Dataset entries
------------------------------------------------------------

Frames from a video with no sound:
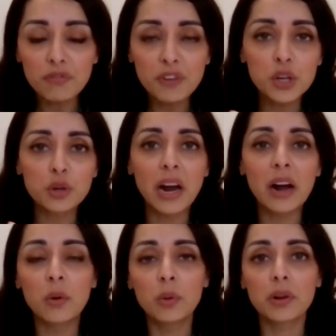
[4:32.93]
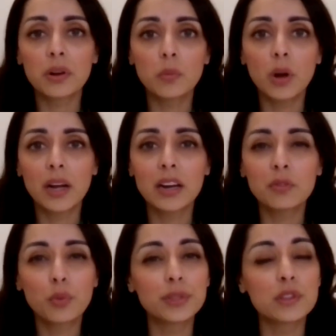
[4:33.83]
figure out kind
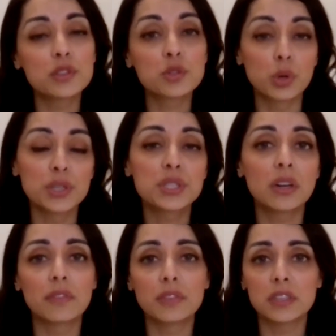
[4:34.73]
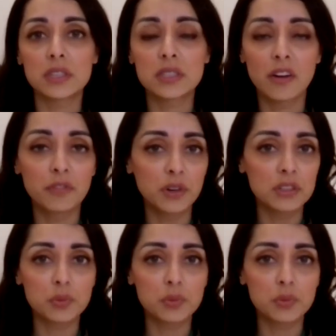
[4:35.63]
of what the source of the discomfort is,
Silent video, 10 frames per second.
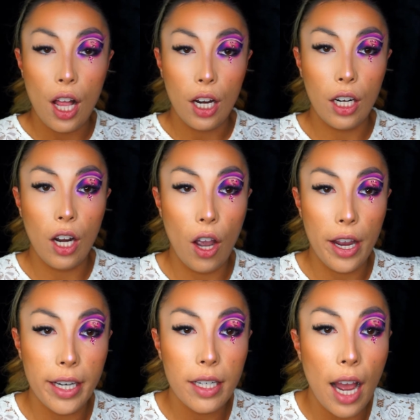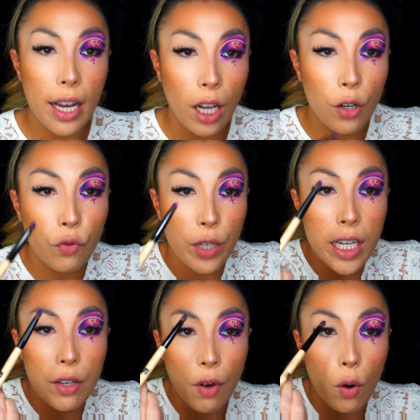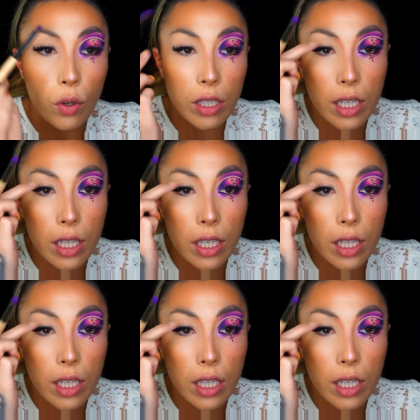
line, and I really focused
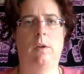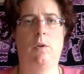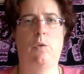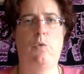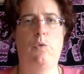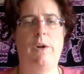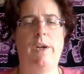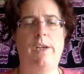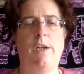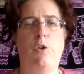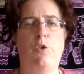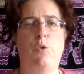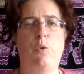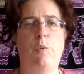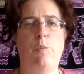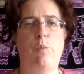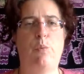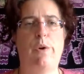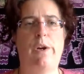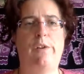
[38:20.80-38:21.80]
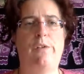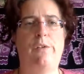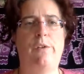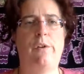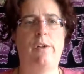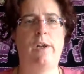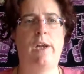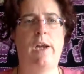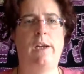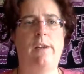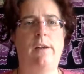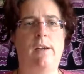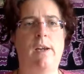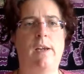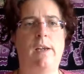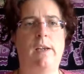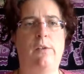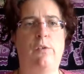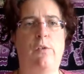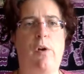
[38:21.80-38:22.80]
ready to embrace the night that
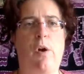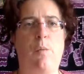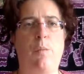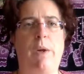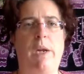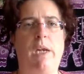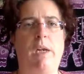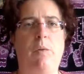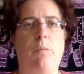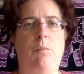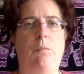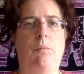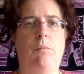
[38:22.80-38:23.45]
is coming.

------------------------------------------------------------

- **Exercise**: Excluding every picture, write out each record word for word.

- **Solution for this exercise**:
Frames from a video with no sound:
[4:32.93]
[4:33.83]
figure out kind
[4:34.73]
[4:35.63]
of what the source of the discomfort is,
Silent video, 10 frames per second.
line, and I really focused
[38:20.80-38:21.80]
[38:21.80-38:22.80]
ready to embrace the night that
[38:22.80-38:23.45]
is coming.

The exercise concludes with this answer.